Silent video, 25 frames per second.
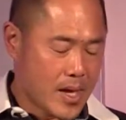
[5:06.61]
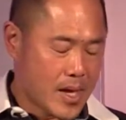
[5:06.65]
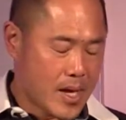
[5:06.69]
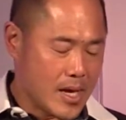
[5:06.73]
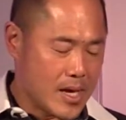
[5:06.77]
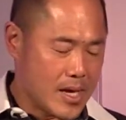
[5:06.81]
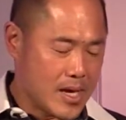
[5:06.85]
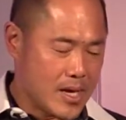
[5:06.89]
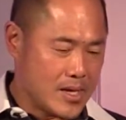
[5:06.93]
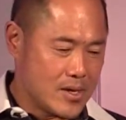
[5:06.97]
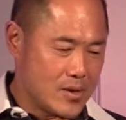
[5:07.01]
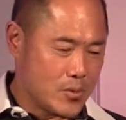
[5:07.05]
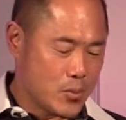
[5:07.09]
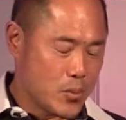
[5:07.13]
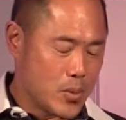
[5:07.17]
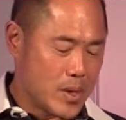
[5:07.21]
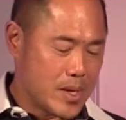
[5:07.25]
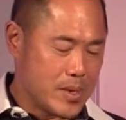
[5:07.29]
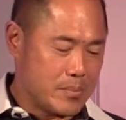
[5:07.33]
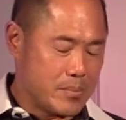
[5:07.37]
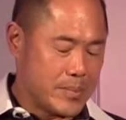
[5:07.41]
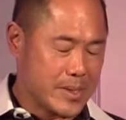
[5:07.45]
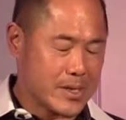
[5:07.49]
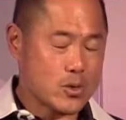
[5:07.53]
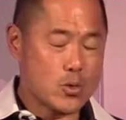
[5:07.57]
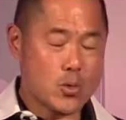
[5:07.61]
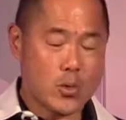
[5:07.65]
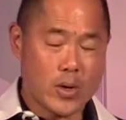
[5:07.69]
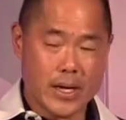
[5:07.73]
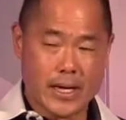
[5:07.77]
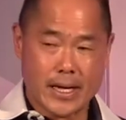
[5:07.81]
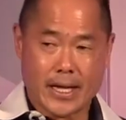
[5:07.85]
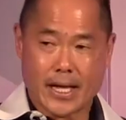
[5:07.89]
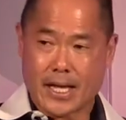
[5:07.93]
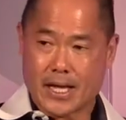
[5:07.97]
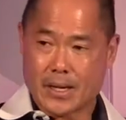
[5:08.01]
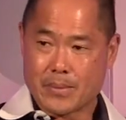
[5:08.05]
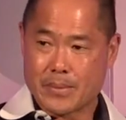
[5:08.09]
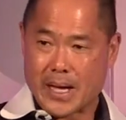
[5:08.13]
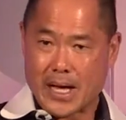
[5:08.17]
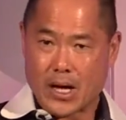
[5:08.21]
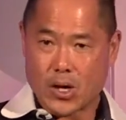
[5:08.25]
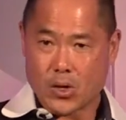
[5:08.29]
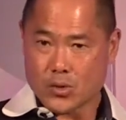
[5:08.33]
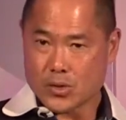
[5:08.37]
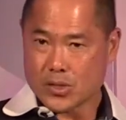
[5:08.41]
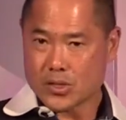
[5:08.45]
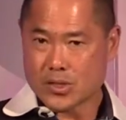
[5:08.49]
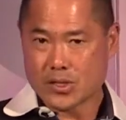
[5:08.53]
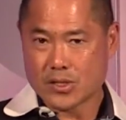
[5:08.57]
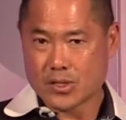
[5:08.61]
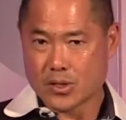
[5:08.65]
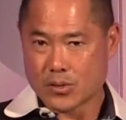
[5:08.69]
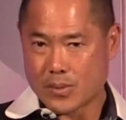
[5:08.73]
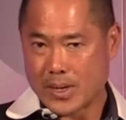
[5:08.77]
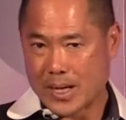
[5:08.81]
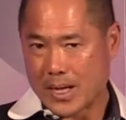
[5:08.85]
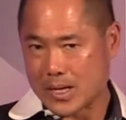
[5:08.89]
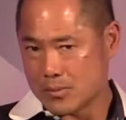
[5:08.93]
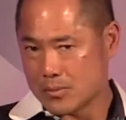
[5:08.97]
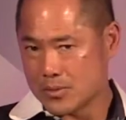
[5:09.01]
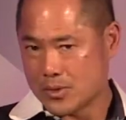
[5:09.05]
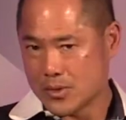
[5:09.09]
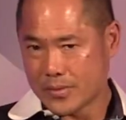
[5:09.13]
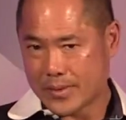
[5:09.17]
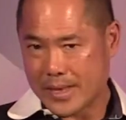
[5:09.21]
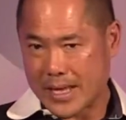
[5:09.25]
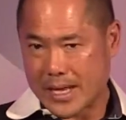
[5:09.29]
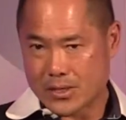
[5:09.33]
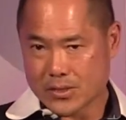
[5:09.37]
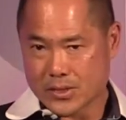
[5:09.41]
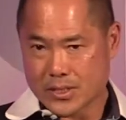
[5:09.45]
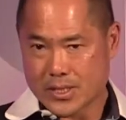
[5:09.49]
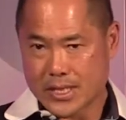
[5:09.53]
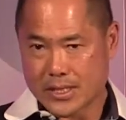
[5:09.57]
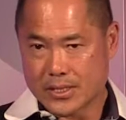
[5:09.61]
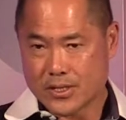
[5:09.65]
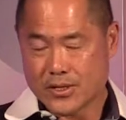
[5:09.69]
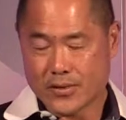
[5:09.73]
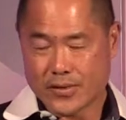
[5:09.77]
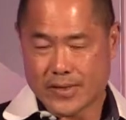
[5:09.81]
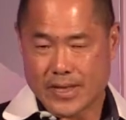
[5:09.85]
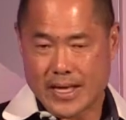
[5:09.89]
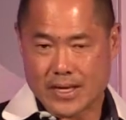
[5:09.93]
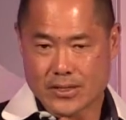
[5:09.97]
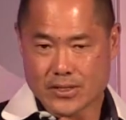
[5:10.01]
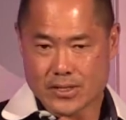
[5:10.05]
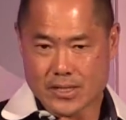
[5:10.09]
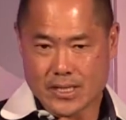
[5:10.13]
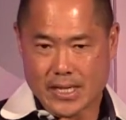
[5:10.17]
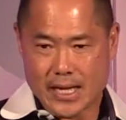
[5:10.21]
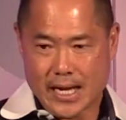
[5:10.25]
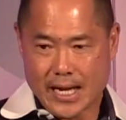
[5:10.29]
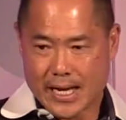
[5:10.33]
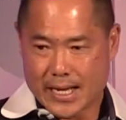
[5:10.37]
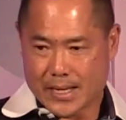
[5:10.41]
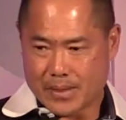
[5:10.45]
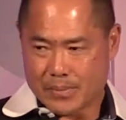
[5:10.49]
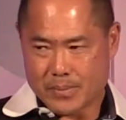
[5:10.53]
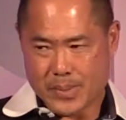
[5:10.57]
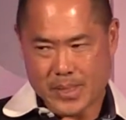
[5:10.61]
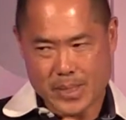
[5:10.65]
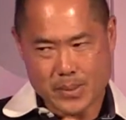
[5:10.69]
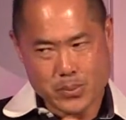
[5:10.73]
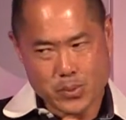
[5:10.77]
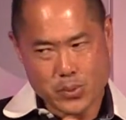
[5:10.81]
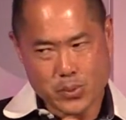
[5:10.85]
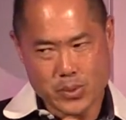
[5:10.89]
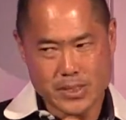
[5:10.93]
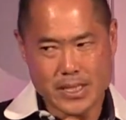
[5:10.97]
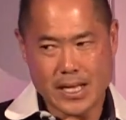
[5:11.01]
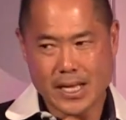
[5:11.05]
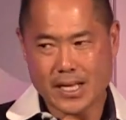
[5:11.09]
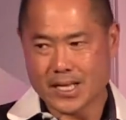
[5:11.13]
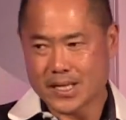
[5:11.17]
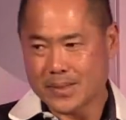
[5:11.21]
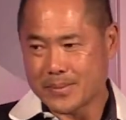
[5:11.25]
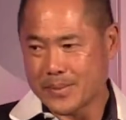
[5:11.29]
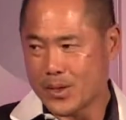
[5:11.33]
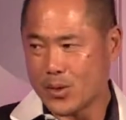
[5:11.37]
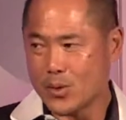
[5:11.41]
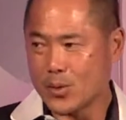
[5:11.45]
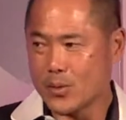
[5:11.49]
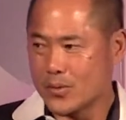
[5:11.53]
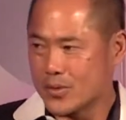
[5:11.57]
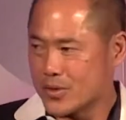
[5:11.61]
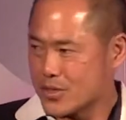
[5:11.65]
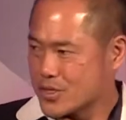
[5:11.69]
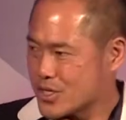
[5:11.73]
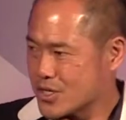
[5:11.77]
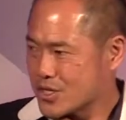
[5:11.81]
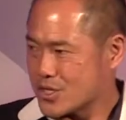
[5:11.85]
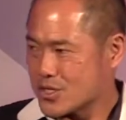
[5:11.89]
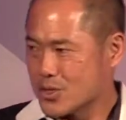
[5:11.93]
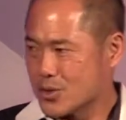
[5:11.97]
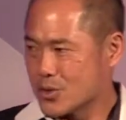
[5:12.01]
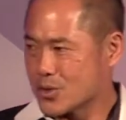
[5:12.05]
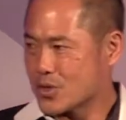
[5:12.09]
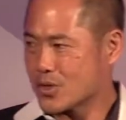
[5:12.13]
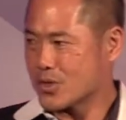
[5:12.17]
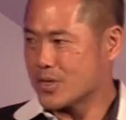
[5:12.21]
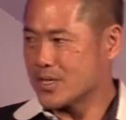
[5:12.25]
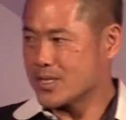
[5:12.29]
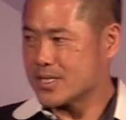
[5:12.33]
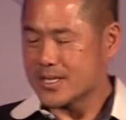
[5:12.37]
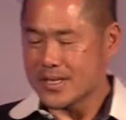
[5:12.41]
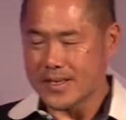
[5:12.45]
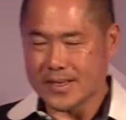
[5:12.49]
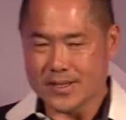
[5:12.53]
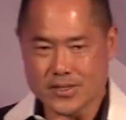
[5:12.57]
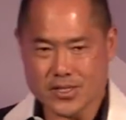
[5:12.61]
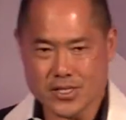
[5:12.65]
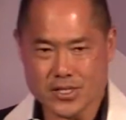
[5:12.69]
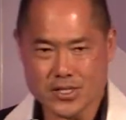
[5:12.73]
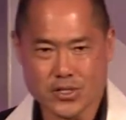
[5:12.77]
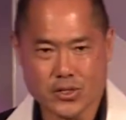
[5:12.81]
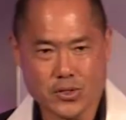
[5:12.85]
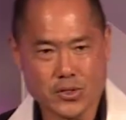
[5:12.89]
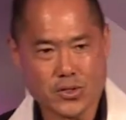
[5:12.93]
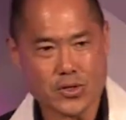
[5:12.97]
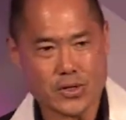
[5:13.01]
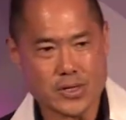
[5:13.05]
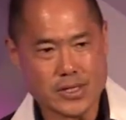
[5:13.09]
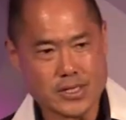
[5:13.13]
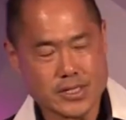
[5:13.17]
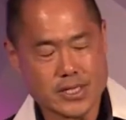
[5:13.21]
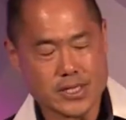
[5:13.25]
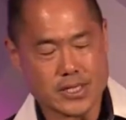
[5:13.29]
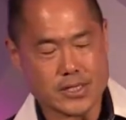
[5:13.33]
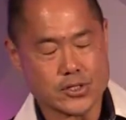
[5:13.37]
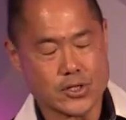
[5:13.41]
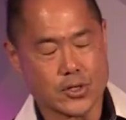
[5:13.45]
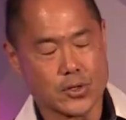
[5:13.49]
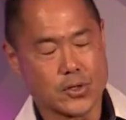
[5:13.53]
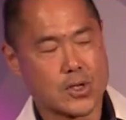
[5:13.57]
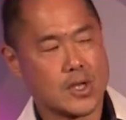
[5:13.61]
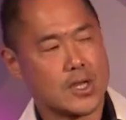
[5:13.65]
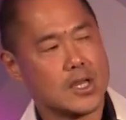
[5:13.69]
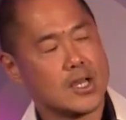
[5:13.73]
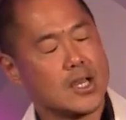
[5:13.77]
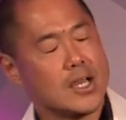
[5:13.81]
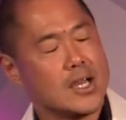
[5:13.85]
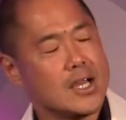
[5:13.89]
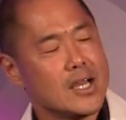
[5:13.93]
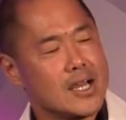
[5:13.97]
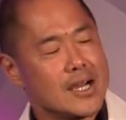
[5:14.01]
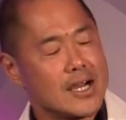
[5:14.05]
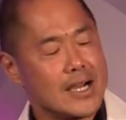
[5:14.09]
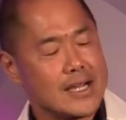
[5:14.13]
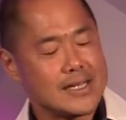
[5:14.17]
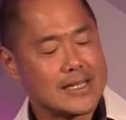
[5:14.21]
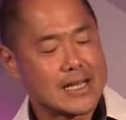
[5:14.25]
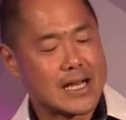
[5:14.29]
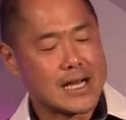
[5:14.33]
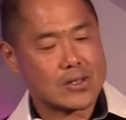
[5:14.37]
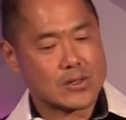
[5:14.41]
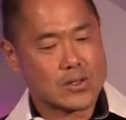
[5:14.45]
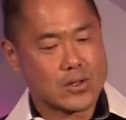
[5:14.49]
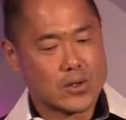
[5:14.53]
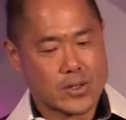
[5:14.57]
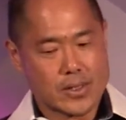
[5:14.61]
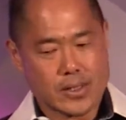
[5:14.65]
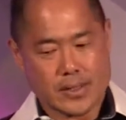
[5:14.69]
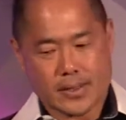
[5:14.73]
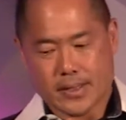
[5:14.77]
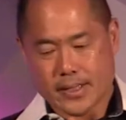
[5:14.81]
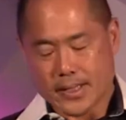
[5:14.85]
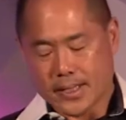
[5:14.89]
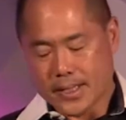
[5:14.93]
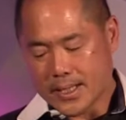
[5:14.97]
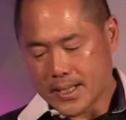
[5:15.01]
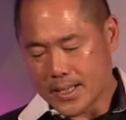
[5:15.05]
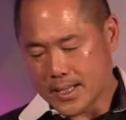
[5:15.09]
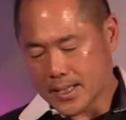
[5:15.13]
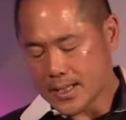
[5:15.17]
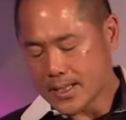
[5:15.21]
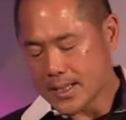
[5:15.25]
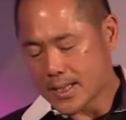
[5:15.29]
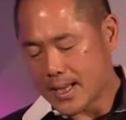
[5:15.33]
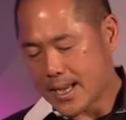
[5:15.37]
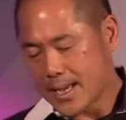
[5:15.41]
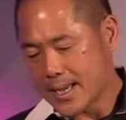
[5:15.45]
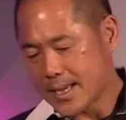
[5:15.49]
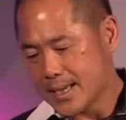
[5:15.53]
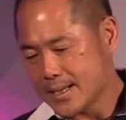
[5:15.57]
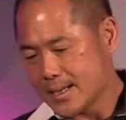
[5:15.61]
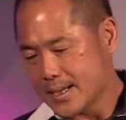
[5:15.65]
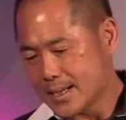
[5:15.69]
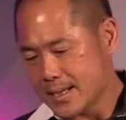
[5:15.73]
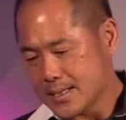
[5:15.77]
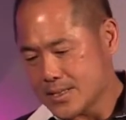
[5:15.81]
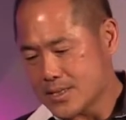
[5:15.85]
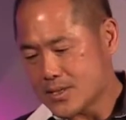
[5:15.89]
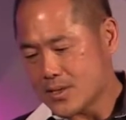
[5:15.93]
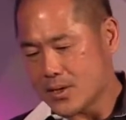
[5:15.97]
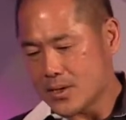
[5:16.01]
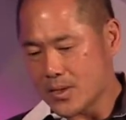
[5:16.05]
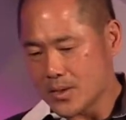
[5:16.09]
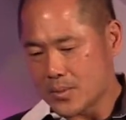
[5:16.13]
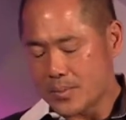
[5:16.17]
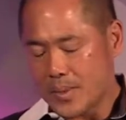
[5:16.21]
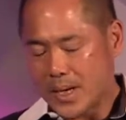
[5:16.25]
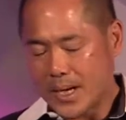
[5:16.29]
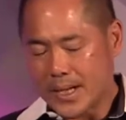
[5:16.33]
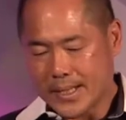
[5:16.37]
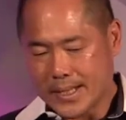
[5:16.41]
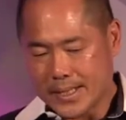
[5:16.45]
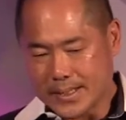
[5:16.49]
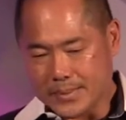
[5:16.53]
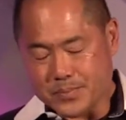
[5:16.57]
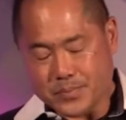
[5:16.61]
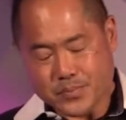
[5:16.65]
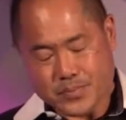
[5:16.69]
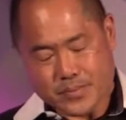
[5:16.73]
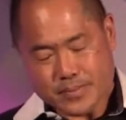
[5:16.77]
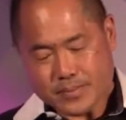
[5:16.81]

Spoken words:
And when Bitcoin came out around 2008, 2009, people were telling me, oh, there's this new currency, there's this new currency. So I downloaded the client and I started mining.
-*-
▶ _Exercise prompt_
Images are to be omitted; everything else in the records is to be transcribed exactly.

▶ _Output below_
Silent video, 25 frames per second.
[5:06.61]
[5:06.65]
[5:06.69]
[5:06.73]
[5:06.77]
[5:06.81]
[5:06.85]
[5:06.89]
[5:06.93]
[5:06.97]
[5:07.01]
[5:07.05]
[5:07.09]
[5:07.13]
[5:07.17]
[5:07.21]
[5:07.25]
[5:07.29]
[5:07.33]
[5:07.37]
[5:07.41]
[5:07.45]
[5:07.49]
[5:07.53]
[5:07.57]
[5:07.61]
[5:07.65]
[5:07.69]
[5:07.73]
[5:07.77]
[5:07.81]
[5:07.85]
[5:07.89]
[5:07.93]
[5:07.97]
[5:08.01]
[5:08.05]
[5:08.09]
[5:08.13]
[5:08.17]
[5:08.21]
[5:08.25]
[5:08.29]
[5:08.33]
[5:08.37]
[5:08.41]
[5:08.45]
[5:08.49]
[5:08.53]
[5:08.57]
[5:08.61]
[5:08.65]
[5:08.69]
[5:08.73]
[5:08.77]
[5:08.81]
[5:08.85]
[5:08.89]
[5:08.93]
[5:08.97]
[5:09.01]
[5:09.05]
[5:09.09]
[5:09.13]
[5:09.17]
[5:09.21]
[5:09.25]
[5:09.29]
[5:09.33]
[5:09.37]
[5:09.41]
[5:09.45]
[5:09.49]
[5:09.53]
[5:09.57]
[5:09.61]
[5:09.65]
[5:09.69]
[5:09.73]
[5:09.77]
[5:09.81]
[5:09.85]
[5:09.89]
[5:09.93]
[5:09.97]
[5:10.01]
[5:10.05]
[5:10.09]
[5:10.13]
[5:10.17]
[5:10.21]
[5:10.25]
[5:10.29]
[5:10.33]
[5:10.37]
[5:10.41]
[5:10.45]
[5:10.49]
[5:10.53]
[5:10.57]
[5:10.61]
[5:10.65]
[5:10.69]
[5:10.73]
[5:10.77]
[5:10.81]
[5:10.85]
[5:10.89]
[5:10.93]
[5:10.97]
[5:11.01]
[5:11.05]
[5:11.09]
[5:11.13]
[5:11.17]
[5:11.21]
[5:11.25]
[5:11.29]
[5:11.33]
[5:11.37]
[5:11.41]
[5:11.45]
[5:11.49]
[5:11.53]
[5:11.57]
[5:11.61]
[5:11.65]
[5:11.69]
[5:11.73]
[5:11.77]
[5:11.81]
[5:11.85]
[5:11.89]
[5:11.93]
[5:11.97]
[5:12.01]
[5:12.05]
[5:12.09]
[5:12.13]
[5:12.17]
[5:12.21]
[5:12.25]
[5:12.29]
[5:12.33]
[5:12.37]
[5:12.41]
[5:12.45]
[5:12.49]
[5:12.53]
[5:12.57]
[5:12.61]
[5:12.65]
[5:12.69]
[5:12.73]
[5:12.77]
[5:12.81]
[5:12.85]
[5:12.89]
[5:12.93]
[5:12.97]
[5:13.01]
[5:13.05]
[5:13.09]
[5:13.13]
[5:13.17]
[5:13.21]
[5:13.25]
[5:13.29]
[5:13.33]
[5:13.37]
[5:13.41]
[5:13.45]
[5:13.49]
[5:13.53]
[5:13.57]
[5:13.61]
[5:13.65]
[5:13.69]
[5:13.73]
[5:13.77]
[5:13.81]
[5:13.85]
[5:13.89]
[5:13.93]
[5:13.97]
[5:14.01]
[5:14.05]
[5:14.09]
[5:14.13]
[5:14.17]
[5:14.21]
[5:14.25]
[5:14.29]
[5:14.33]
[5:14.37]
[5:14.41]
[5:14.45]
[5:14.49]
[5:14.53]
[5:14.57]
[5:14.61]
[5:14.65]
[5:14.69]
[5:14.73]
[5:14.77]
[5:14.81]
[5:14.85]
[5:14.89]
[5:14.93]
[5:14.97]
[5:15.01]
[5:15.05]
[5:15.09]
[5:15.13]
[5:15.17]
[5:15.21]
[5:15.25]
[5:15.29]
[5:15.33]
[5:15.37]
[5:15.41]
[5:15.45]
[5:15.49]
[5:15.53]
[5:15.57]
[5:15.61]
[5:15.65]
[5:15.69]
[5:15.73]
[5:15.77]
[5:15.81]
[5:15.85]
[5:15.89]
[5:15.93]
[5:15.97]
[5:16.01]
[5:16.05]
[5:16.09]
[5:16.13]
[5:16.17]
[5:16.21]
[5:16.25]
[5:16.29]
[5:16.33]
[5:16.37]
[5:16.41]
[5:16.45]
[5:16.49]
[5:16.53]
[5:16.57]
[5:16.61]
[5:16.65]
[5:16.69]
[5:16.73]
[5:16.77]
[5:16.81]

Spoken words:
And when Bitcoin came out around 2008, 2009, people were telling me, oh, there's this new currency, there's this new currency. So I downloaded the client and I started mining.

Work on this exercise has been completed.